Year : 2003 | Volume
: 14 | Issue : 2 | Page : 190--193
Systemic Lupus Erythematosus with Distal Renal Tubular Acidosis Presenting as Hypokalemic Paralysis with Respiratory Failure
Parvaiz Ahmad Koul, Abdul Wahid, Bashir Ahmad Shah
Department of Internal Medicine, Sher-I-Kashmir Institute of Medical Sciences, Soura, Srinagar, Kashmir, India
Parvaiz Ahmad Koul
Department of Internal Medicine, Sher-I-Kashmir Institute of Medical Sciences, Soura, Srinagar, Kashmir
An eighteen-year-old woman presented with hypokalemic respiratory failure. She was found to have distal renal tubular acidosis (dRTA) as the underlying cause for hypokalemia. This was treated successfully, and no apparent etiology for the dRTA was discovered. Three years later she presented with full-blown picture of systemic lupus erythematosus (SLE) together with features of persistent dRTA complicated, this time, with bilateral renal calculi and nephrocalcinosis. It is very likely that the dRTA was an early feature that preceded the other markers of SLE. The moral of this case is that patients with dRTA should be followed-up carefully as a primary cause for the dRTA may show up in-due-course and to monitor the treatment so as to prevent long-term complications of the RTA.
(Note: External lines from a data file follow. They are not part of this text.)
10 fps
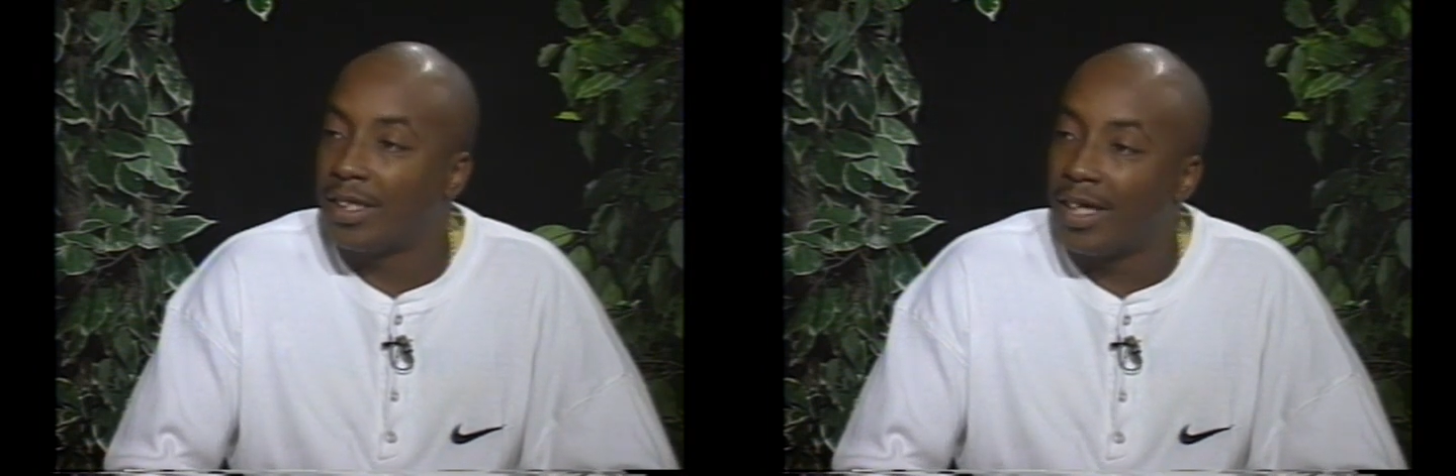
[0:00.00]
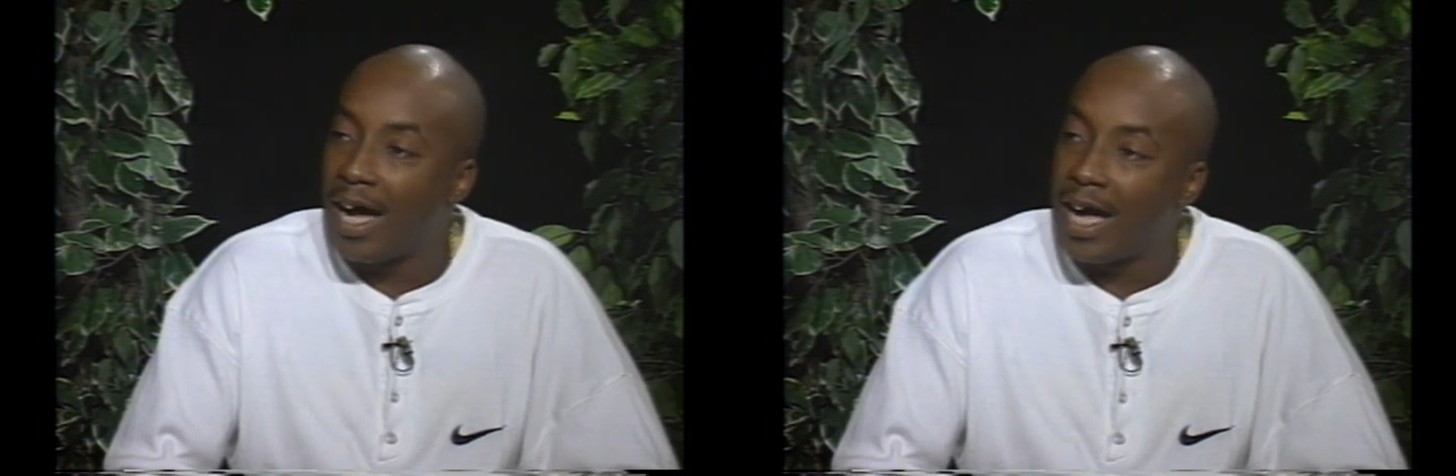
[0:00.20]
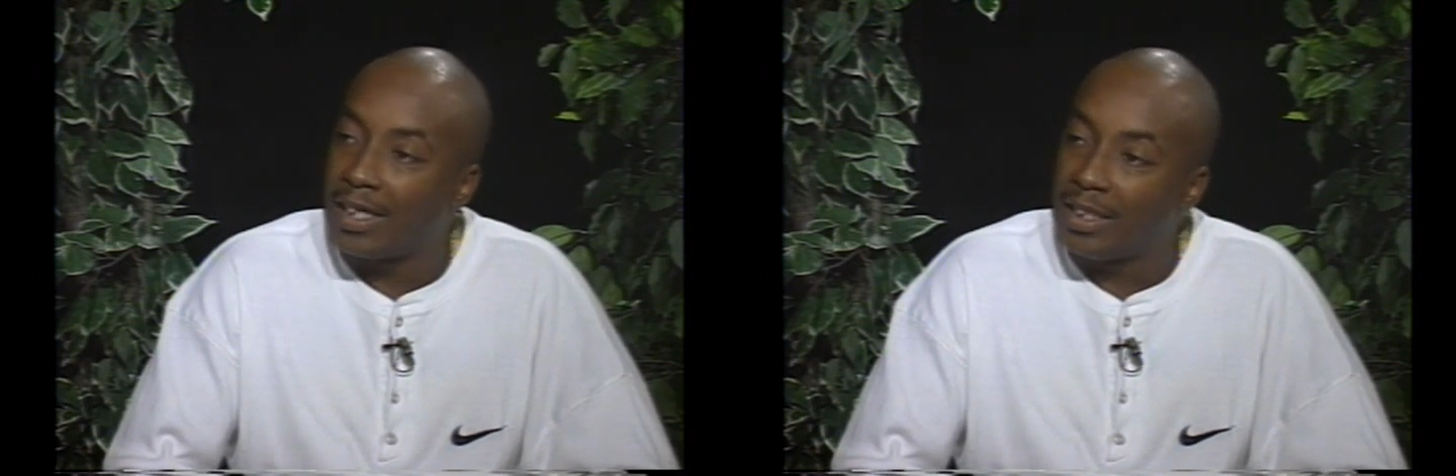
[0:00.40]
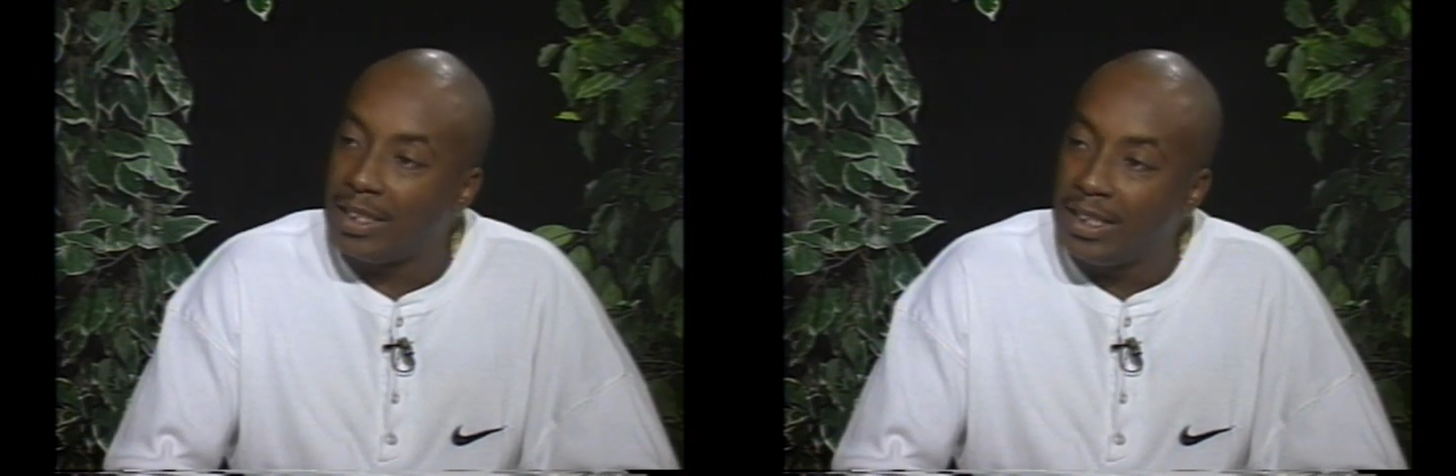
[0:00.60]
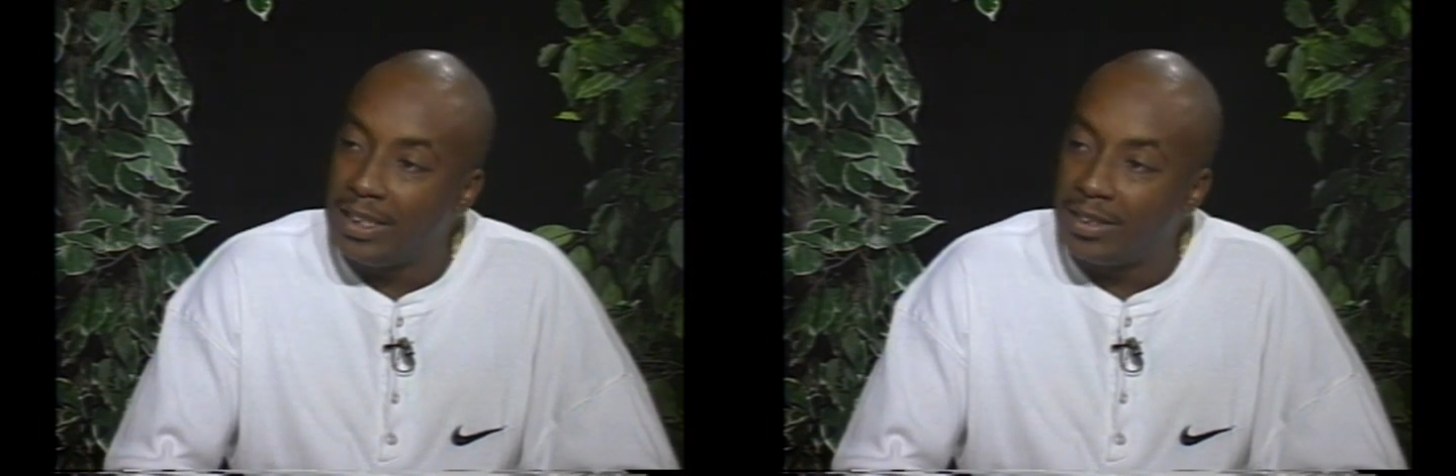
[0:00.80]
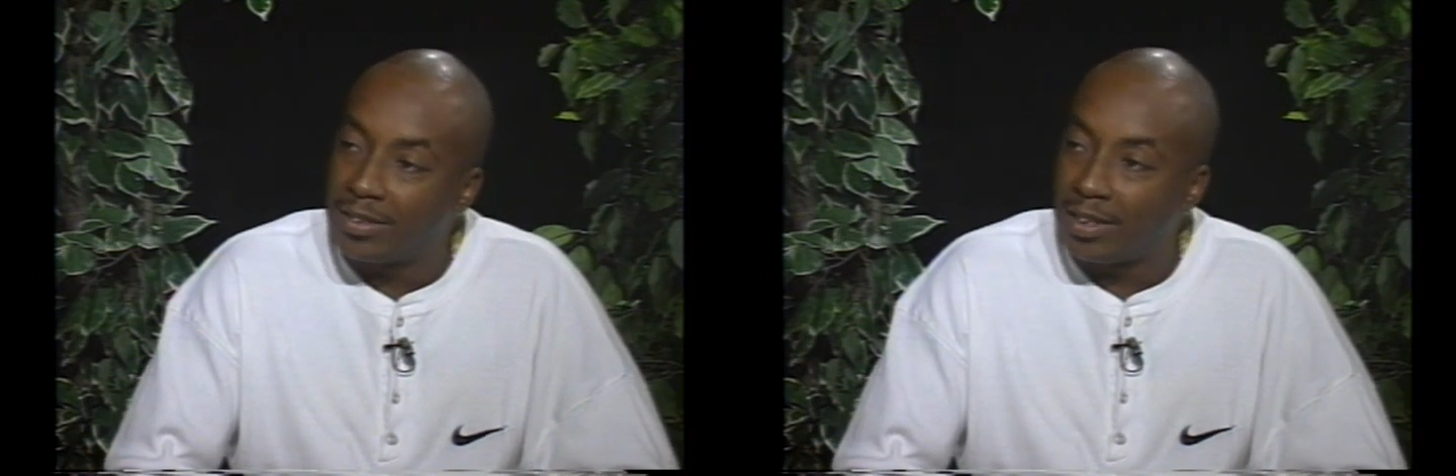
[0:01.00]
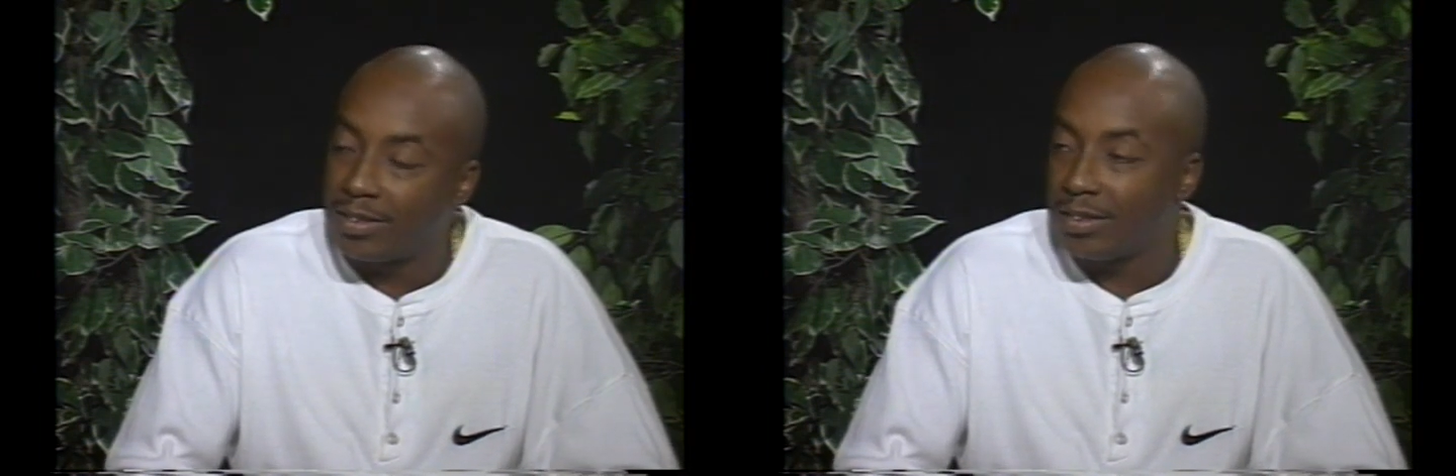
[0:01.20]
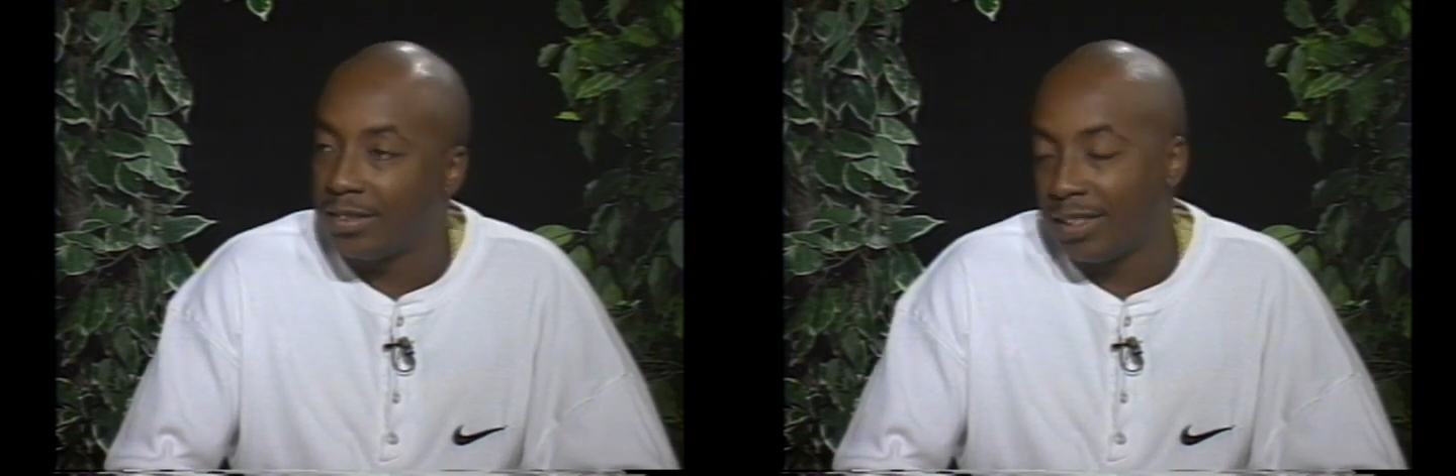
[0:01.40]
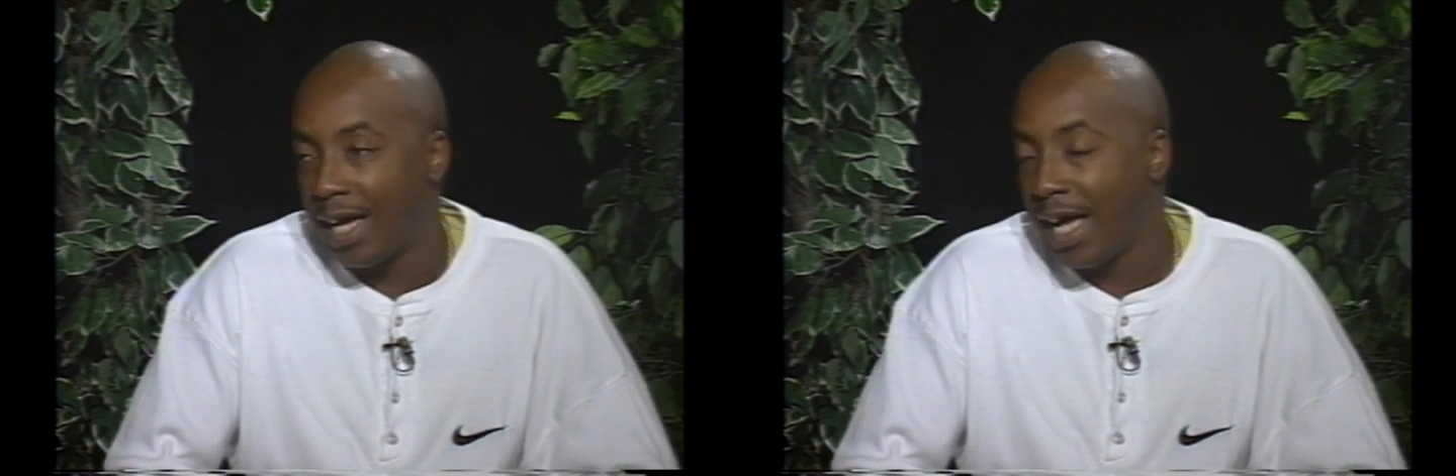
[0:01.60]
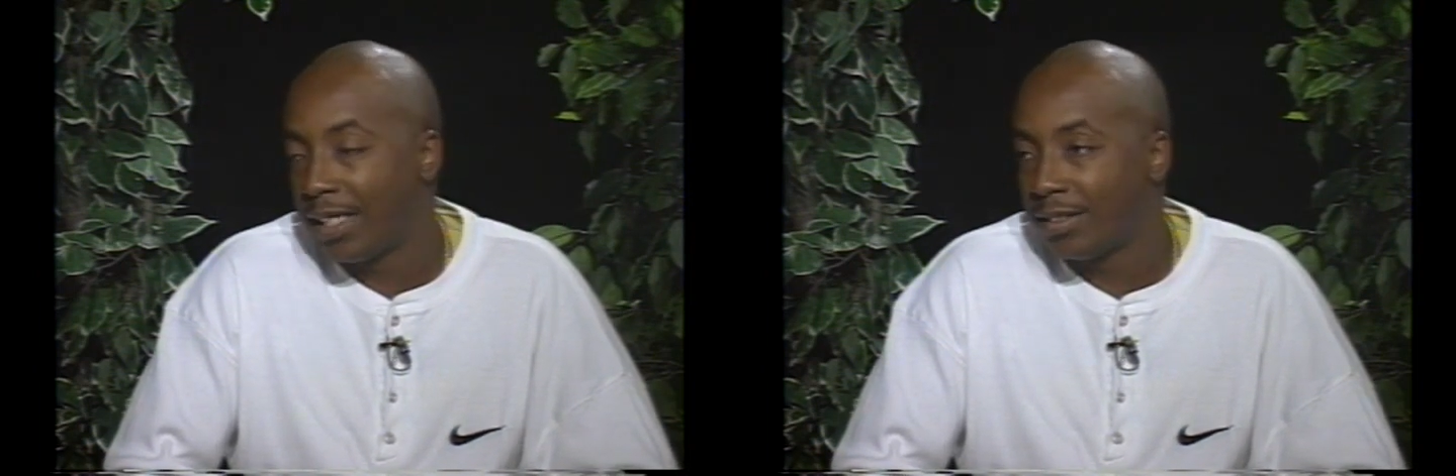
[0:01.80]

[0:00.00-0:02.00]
leads us and guides us.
|How to cite this article:|
Koul PA, Wahid A, Shah BA. Systemic Lupus Erythematosus with Distal Renal Tubular Acidosis Presenting as Hypokalemic Paralysis with Respiratory Failure.Saudi J Kidney Dis Transpl 2003;14:190-193
|How to cite this URL:|
Koul PA, Wahid A, Shah BA. Systemic Lupus Erythematosus with Distal Renal Tubular Acidosis Presenting as Hypokalemic Paralysis with Respiratory Failure. Saudi J Kidney Dis Transpl [serial online] 2003 [cited 2020 Sep 21 ];14:190-193
Available from: http://www.sjkdt.org/text.asp?2003/14/2/190/33028
Distal renal tubular acidosis (dRTA) is characterized by hyperchloremic metabolic acidosis and a defect in the acidification of urine. It may be associated with hypercalciuria, hypocitraturia, nephrolithiasis, nephrocalcinosis, hypokalemia, progressive renal failure and growth retardation. 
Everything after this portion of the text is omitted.